2.1 Data enhancement

   Image data augmentation is the technical processing of existing data to make the data realize greater
value without adding data[5]. For the CT image axial plane that has been preprocessed, the data
enhancement methods used include flipping and rotation (such as horizontal or vertical flipping, random
angle rotation), image transformation (such as color transformation or affine transformation). Random
rotation is to randomly select different angles to rotate right or left within the specified angle range;
color transformation is to randomly select different brightness, contrast, saturation, or hue within a
certain range to adjust the image; affine transformation is to randomly select different rotation angles,
stagger angles, translation distances, scaling factors, etc. within a certain range to adjust the image.
Some data enhancement results.
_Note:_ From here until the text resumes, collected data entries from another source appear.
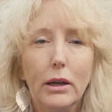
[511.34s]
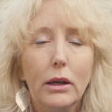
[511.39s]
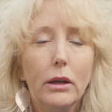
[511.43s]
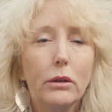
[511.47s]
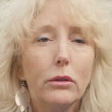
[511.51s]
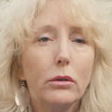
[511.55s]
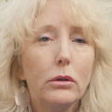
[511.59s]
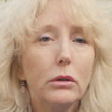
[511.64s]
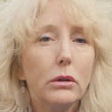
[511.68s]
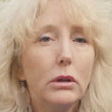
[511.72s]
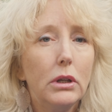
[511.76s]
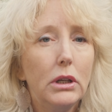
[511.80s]

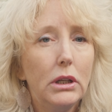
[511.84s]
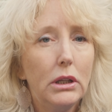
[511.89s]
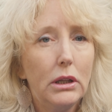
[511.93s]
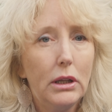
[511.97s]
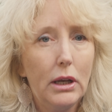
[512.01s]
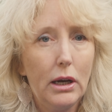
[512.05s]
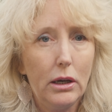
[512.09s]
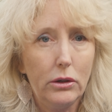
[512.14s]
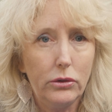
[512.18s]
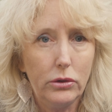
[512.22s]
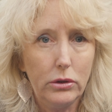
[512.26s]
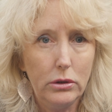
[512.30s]

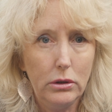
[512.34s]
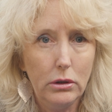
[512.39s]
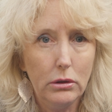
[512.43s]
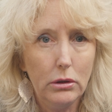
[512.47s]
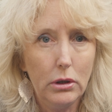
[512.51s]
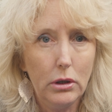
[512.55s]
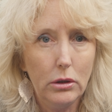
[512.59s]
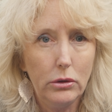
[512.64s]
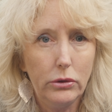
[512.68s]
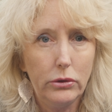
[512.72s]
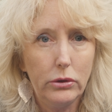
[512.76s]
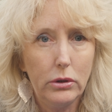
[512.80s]
13,000
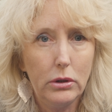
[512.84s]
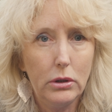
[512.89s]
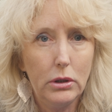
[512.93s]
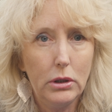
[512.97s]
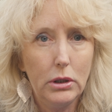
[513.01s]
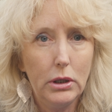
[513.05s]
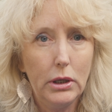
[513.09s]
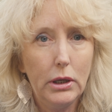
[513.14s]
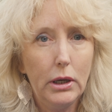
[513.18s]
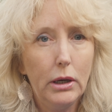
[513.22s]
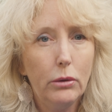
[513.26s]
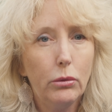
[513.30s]
euros.
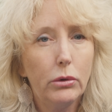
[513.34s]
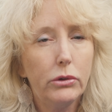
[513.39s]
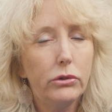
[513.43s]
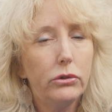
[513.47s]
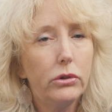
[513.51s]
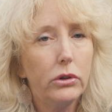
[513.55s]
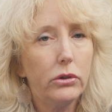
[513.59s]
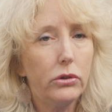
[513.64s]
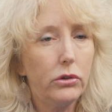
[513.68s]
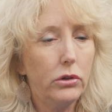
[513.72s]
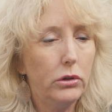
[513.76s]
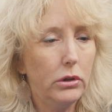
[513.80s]
It was
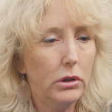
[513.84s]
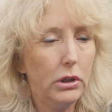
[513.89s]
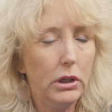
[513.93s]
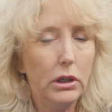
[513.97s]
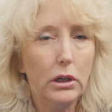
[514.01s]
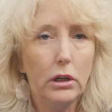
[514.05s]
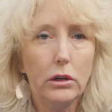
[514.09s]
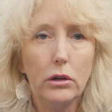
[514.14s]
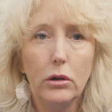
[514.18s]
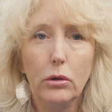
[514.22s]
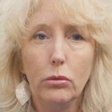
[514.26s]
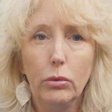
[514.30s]
just, you
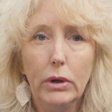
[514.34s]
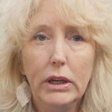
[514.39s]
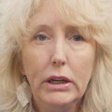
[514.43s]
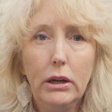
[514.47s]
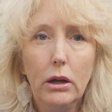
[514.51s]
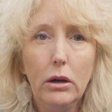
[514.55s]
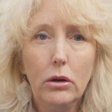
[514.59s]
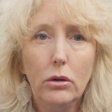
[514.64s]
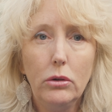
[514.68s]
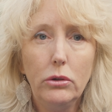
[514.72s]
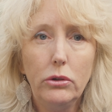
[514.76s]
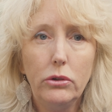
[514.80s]
needed new
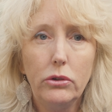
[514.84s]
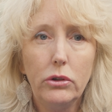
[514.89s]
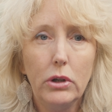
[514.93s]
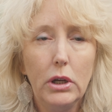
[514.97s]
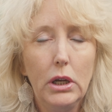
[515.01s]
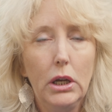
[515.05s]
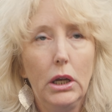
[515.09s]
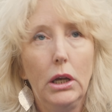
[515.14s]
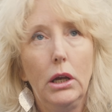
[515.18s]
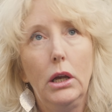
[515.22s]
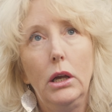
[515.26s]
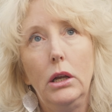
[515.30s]
windows,
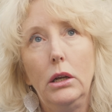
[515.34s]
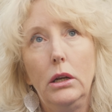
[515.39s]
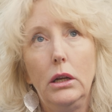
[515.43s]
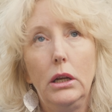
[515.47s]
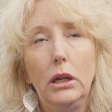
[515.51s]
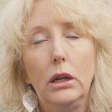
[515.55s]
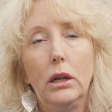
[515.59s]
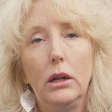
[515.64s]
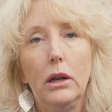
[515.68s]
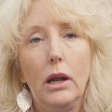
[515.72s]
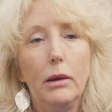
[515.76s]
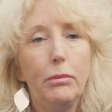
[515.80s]
it
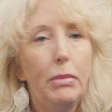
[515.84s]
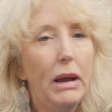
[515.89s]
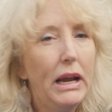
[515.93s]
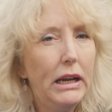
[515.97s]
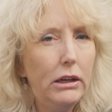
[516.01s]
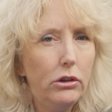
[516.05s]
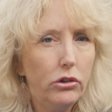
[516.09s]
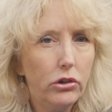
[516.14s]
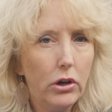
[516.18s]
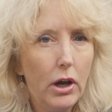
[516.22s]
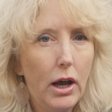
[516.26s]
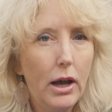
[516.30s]
needed a
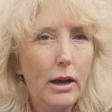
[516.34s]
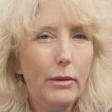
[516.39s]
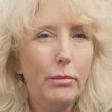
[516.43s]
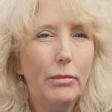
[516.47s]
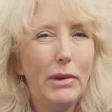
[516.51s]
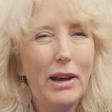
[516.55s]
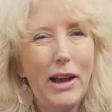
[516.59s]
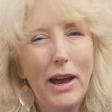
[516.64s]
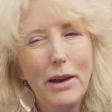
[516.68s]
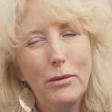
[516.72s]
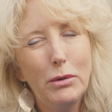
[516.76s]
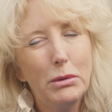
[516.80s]
paint job.
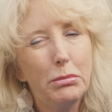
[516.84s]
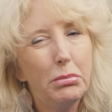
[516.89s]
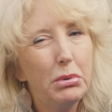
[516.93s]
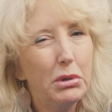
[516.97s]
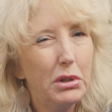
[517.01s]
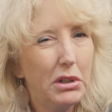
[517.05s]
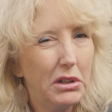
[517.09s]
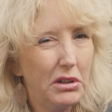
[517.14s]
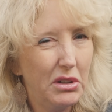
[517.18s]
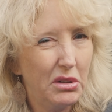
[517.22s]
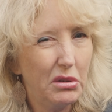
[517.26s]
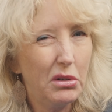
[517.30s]
I would
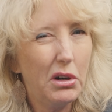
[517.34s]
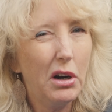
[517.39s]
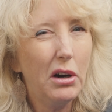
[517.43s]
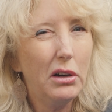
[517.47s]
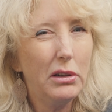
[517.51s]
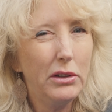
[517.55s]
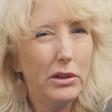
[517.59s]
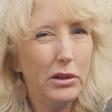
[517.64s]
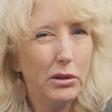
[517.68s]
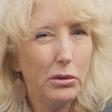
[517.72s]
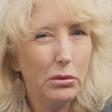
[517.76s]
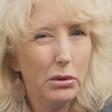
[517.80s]
put new
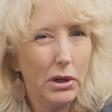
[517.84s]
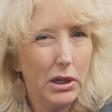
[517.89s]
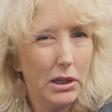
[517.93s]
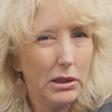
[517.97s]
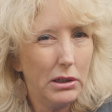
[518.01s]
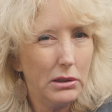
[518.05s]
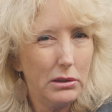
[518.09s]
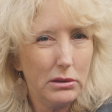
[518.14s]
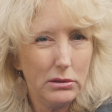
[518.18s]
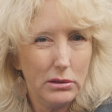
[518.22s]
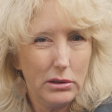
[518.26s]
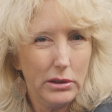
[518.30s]

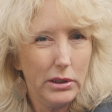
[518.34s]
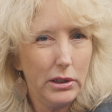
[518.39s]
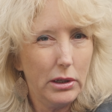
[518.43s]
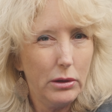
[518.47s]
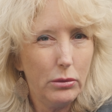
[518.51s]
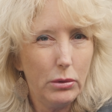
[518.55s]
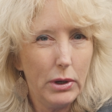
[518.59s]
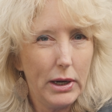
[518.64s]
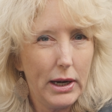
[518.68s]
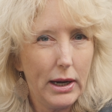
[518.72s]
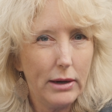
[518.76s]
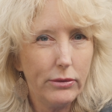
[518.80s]

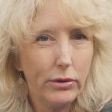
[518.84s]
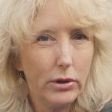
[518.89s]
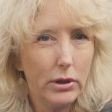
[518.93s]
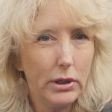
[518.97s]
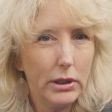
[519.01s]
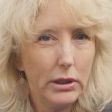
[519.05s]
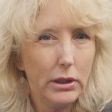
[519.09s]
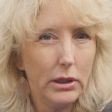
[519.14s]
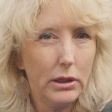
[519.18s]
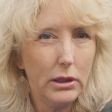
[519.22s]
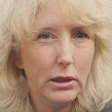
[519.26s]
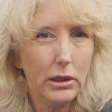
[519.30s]
whatever
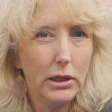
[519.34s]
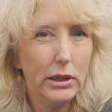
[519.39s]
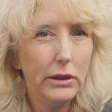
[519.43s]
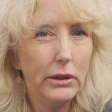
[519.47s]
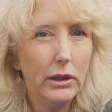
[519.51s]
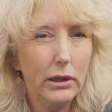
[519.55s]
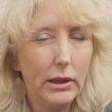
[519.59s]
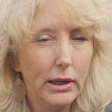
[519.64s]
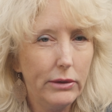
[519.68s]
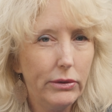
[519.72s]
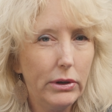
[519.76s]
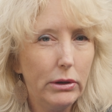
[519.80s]
in the
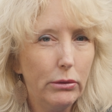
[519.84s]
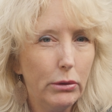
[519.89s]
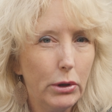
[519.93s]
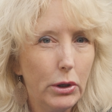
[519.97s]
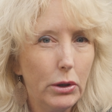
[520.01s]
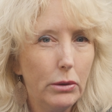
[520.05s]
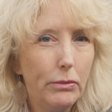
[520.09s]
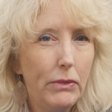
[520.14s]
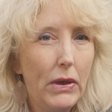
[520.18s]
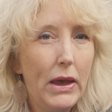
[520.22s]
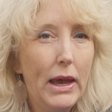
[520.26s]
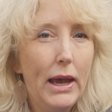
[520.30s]
living
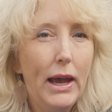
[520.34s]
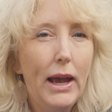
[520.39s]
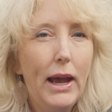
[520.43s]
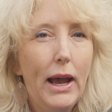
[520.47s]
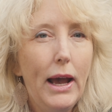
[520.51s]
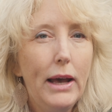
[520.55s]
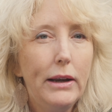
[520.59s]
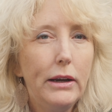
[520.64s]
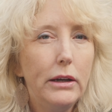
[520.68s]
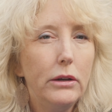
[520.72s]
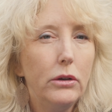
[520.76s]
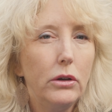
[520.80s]
room,
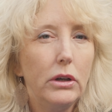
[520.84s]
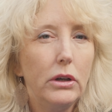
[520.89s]
and a new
Some data enhanced images are shown in Figure 1.


Figure 1. Partial data enhanced image

2.2 Characteristic pyramid structure

     In computer vision, the detection of multiscale objects usually takes the image as the input after
scaling at different scales, which is used to generate the feature combination of different scale
information[6]. This method can effectively express various scale features of pictures, but it requires
high computing power and memory of computers. Feature pyramid network (FPN) network is to
establish a feature expression structure of different dimensions of pictures of the same size at all levels
from bottom to top in the convolution neural network. It can effectively act on the typical convolution
neural network model, to generate a feature map with more effective representation ability. In essence,
it is a method to strengthen the feature expression of the backbone network.
     In the convolutional neural network of ResNet50, conv2_3, conv3_4, conv4_6, conv5_3 in ResNet
50 are used to rebuild FPN. The FPN network structure is shown in Figure 2.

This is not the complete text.